The night eventually came, but I found myself unable to sleep. I was sweating and turning, my brain lashing out at memories, ideas and fantasies, gripping at each for no longer than a couple of seconds. I couldn’t even remember the last time I went to sleep straight. Then I recalled what my friend, Black Chubby, once told me about this: ‘There’s no such thing as cannabis withdrawal. If you can’t sleep without a joint, that’s a nicotine withdrawal. You really shouldn’t mix your weed with tobacco, that’s bad for ya. But if you feel restless, just have a ciggie, it will put you right at ease’. I did have a cigarette in my kit, and I trusted his experience, but somehow deep down I doubted that it would help me. After all, cigarettes were so stinky and mundane, I thought.
I got up and had a late night snack. Eventually, I fell asleep, and come morn, I woke up. No one came to get me.
The morning was crisp with the smell of rain on dust-covered asphalt. My parents were nowhere in sight, apparently away from home. I ate a simple breakfast and watched some random TV. But then I got restless.
Another thing Black Chubby used to preach about was how good it is to make occasional breaks from smoking. ‘That way, you give your brain some time to recuperate. And then it hits you much stronger. It feels like the first time again.’ The prospect of having a high like the first one was very appealing to me, and I swore that I would try it sometime, but the chance never presented itself. Now, the abstinence had forced itself to me.
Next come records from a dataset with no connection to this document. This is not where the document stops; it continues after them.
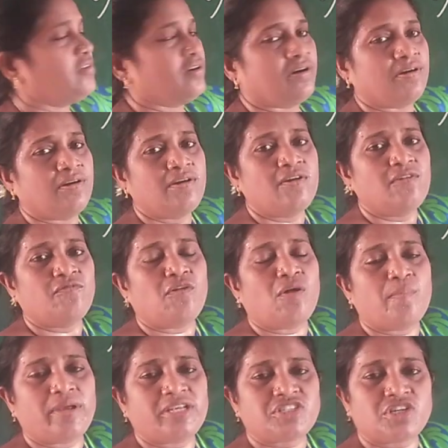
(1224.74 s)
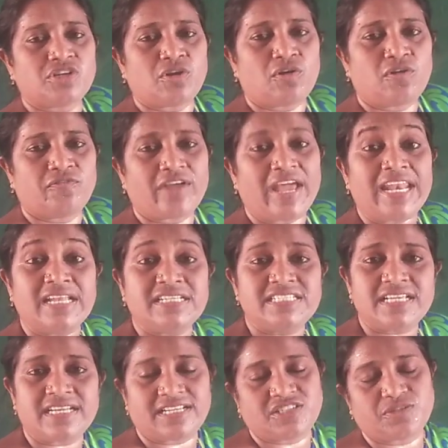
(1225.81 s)
for formation of
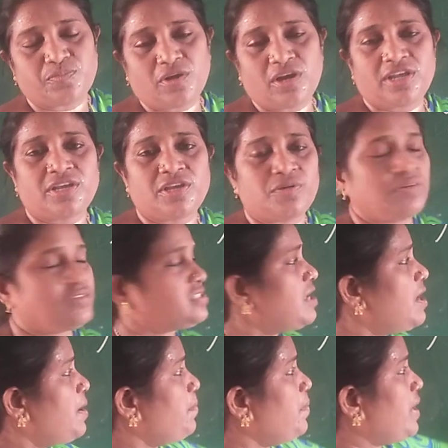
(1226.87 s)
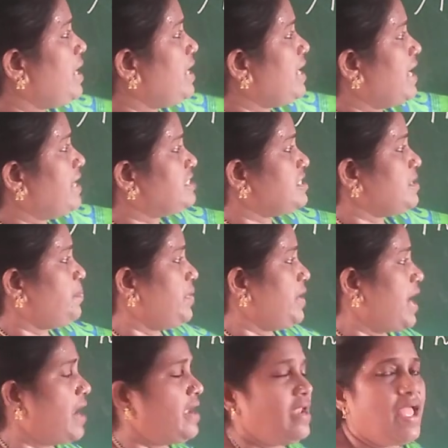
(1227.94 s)
energy-rich molecules, mainly ATP
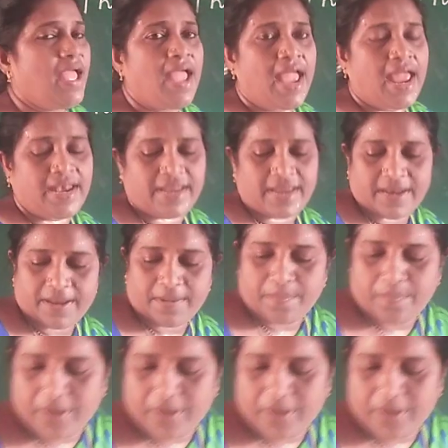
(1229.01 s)
and NADP.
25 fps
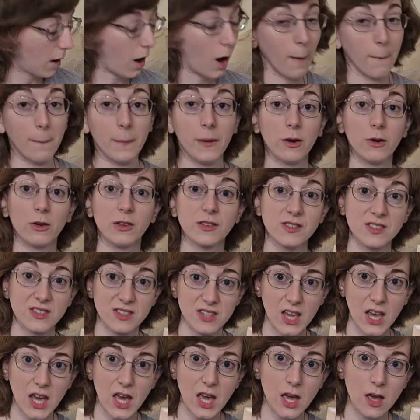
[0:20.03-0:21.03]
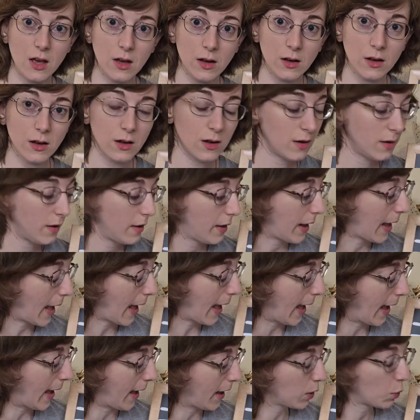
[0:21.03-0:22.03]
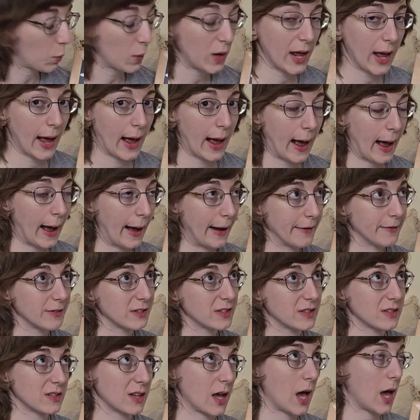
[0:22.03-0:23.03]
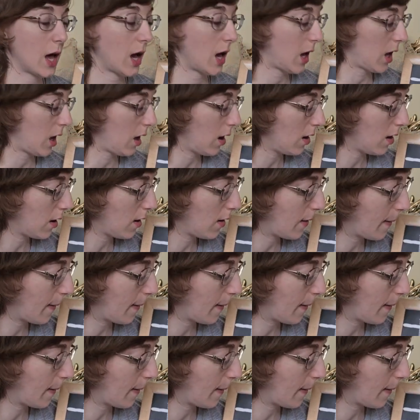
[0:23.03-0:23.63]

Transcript: a middle C and we have, say,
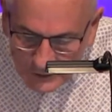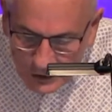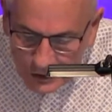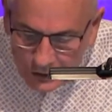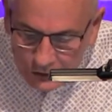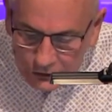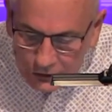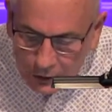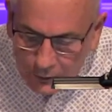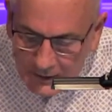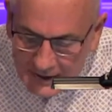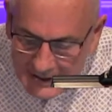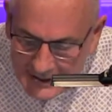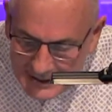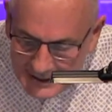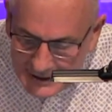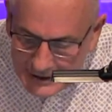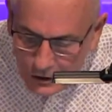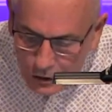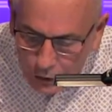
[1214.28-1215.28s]
So
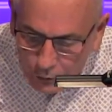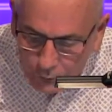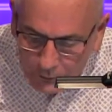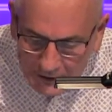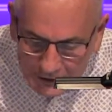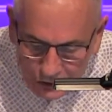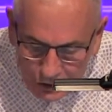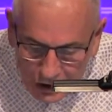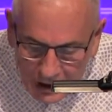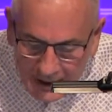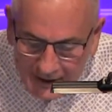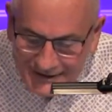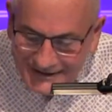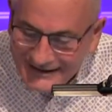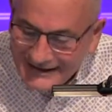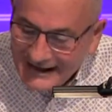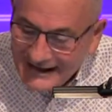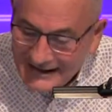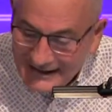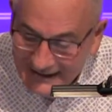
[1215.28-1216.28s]
he who
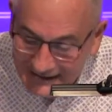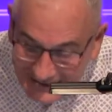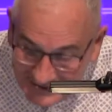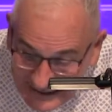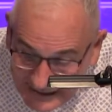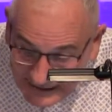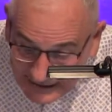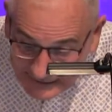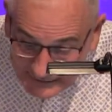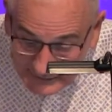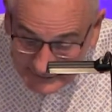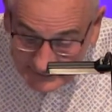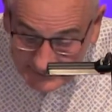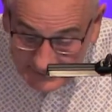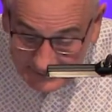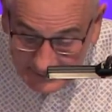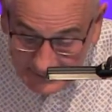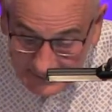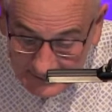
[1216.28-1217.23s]
rejects this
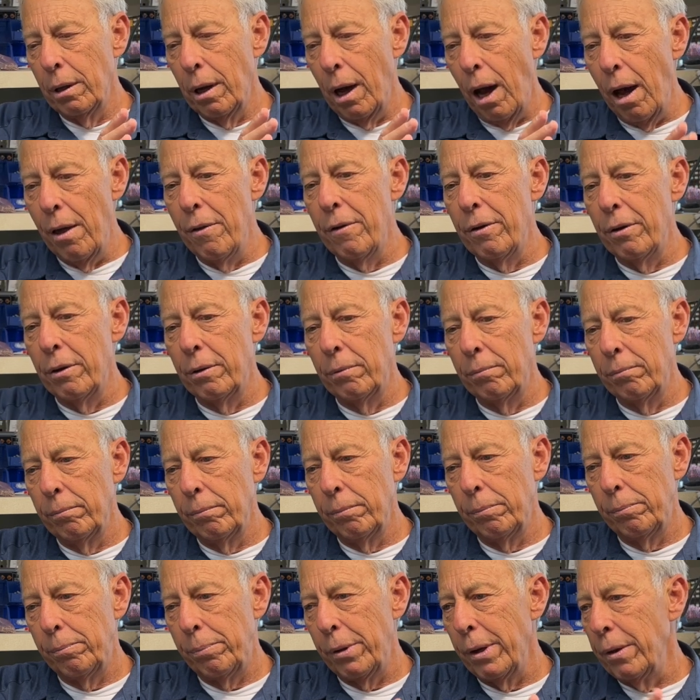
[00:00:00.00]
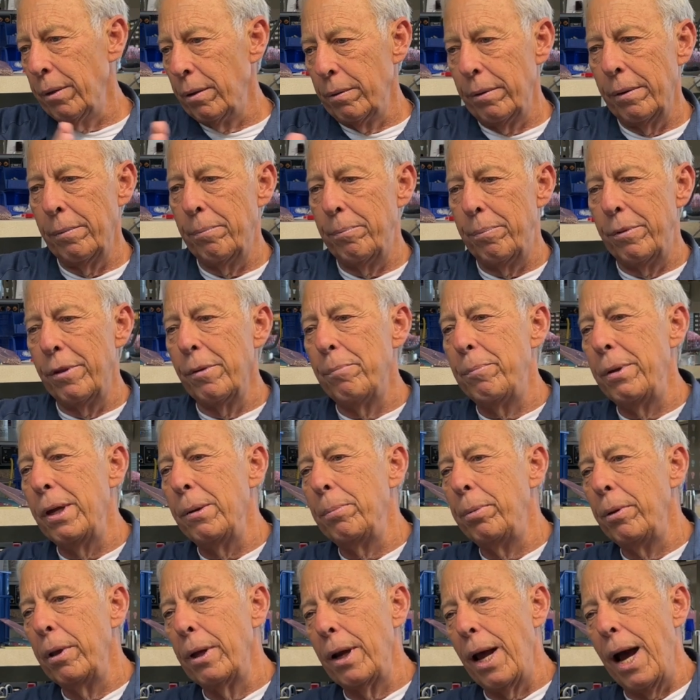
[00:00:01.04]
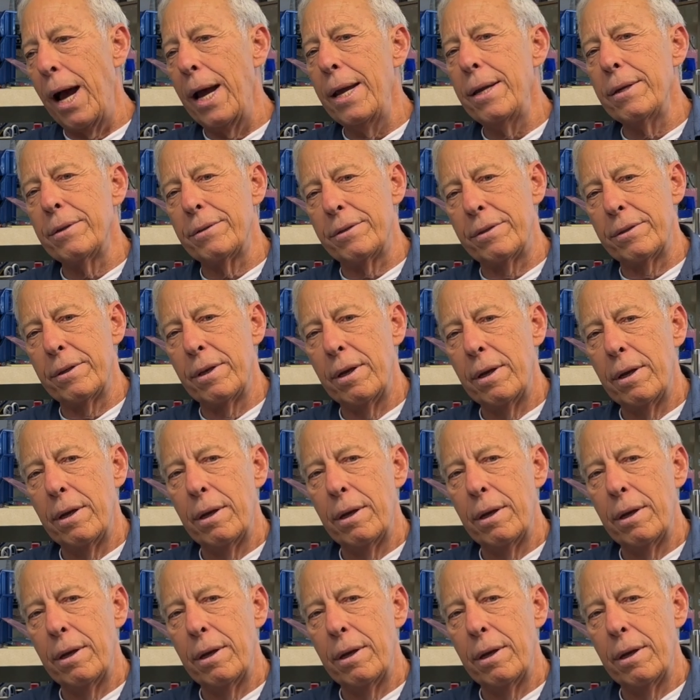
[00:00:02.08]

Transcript: other pe the, the people at ICE,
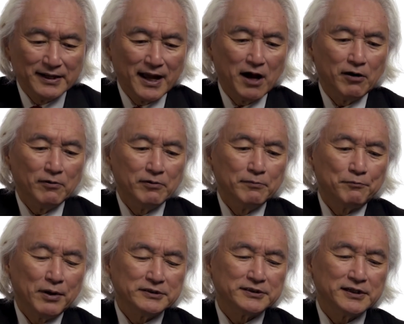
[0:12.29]
Now,
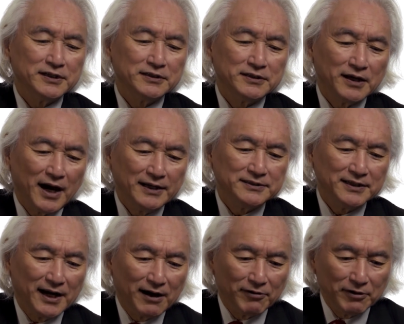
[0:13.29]
President
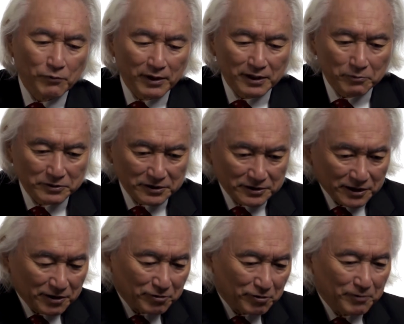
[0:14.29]
Eisenhower, when he was a
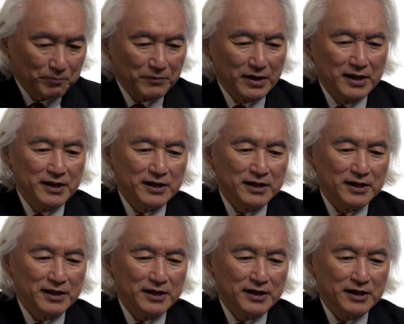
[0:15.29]
general,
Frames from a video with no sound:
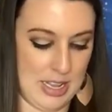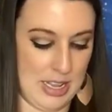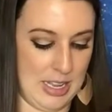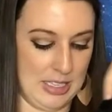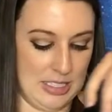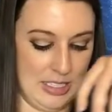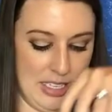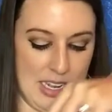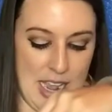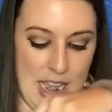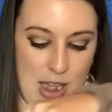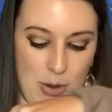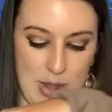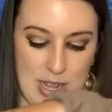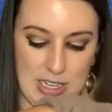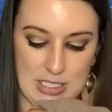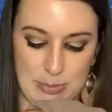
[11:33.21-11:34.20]
and see how
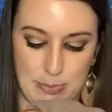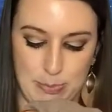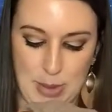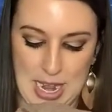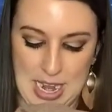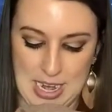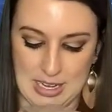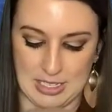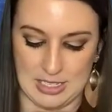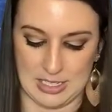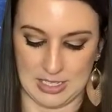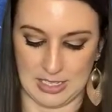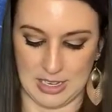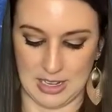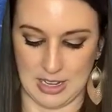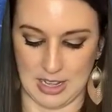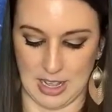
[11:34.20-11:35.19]
its base
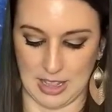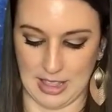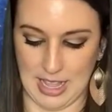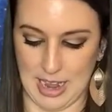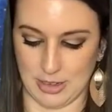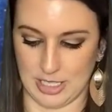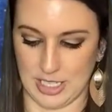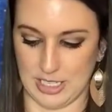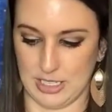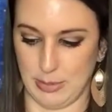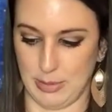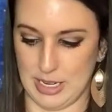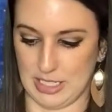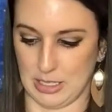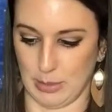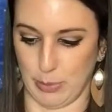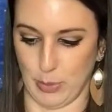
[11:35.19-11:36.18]
allows it to be
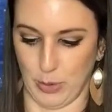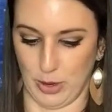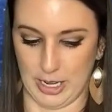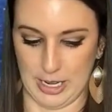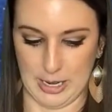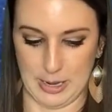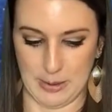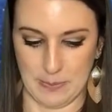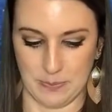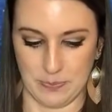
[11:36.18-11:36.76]
supported.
And it didn’t feel good.
I switched through the news of several local stations to see if there was anything about the bust in my neighbourhood from yesterday, but no station reported any such event. Encouraged by that fact, I got out.
First, I circled the block to check if the coast was clear. I saw no police, nor much of anyone else for that matter. Putting my paranoia at ease, and checking the Stefano family was either away or sleeping, I entered the garden, heading briskly towards the scarecrow. After making sure no one was watching me, I performed a quick Mortal Kombat like move, punching into the poor straw man’s chest. I expected to find nothing. Perhaps the cops saw me and picked the package up, or maybe the dogs sniffed it out, or some of the local junkies saw me, or even one of the Stefano brothers… My fingers felt the smooth plastic, and the shapes of the nuggets within. Swiftly, I ripped the bag out, stuffed it into my underpants, spun on my heels, and strode back homeward.
My head was pounding from the excitement and anticipation. I went straight upstairs and into the spare bedroom which was almost never used. I stood by a book shelf and pulled a banged up cigarette from my kit and a rolling paper from under my cell phone battery. My hands were shaking. I was just about to pick out a bud from the bag when I heard a door opening behind me. My heart skipped a beat. With a speed of a cheetah, I swept all of it into my shirt pocket.
‘What are you doing here?’ pa asked.
‘Just… checking out some books.’ I bumbled.
‘Oh. Well, get your things, we’re going to your grandparents’.’
‘Okay.’ I nodded, trying not to look too confused.
Foiled for the second time in my attempt to get high, I was now sitting in the back of my parent’s sedan, looking restlessly at the roadside. We hardly spoke all the way to the seaside, the only sound accompanying us was that of the car’s engine and the ancient rock songs from pa’s cassettes.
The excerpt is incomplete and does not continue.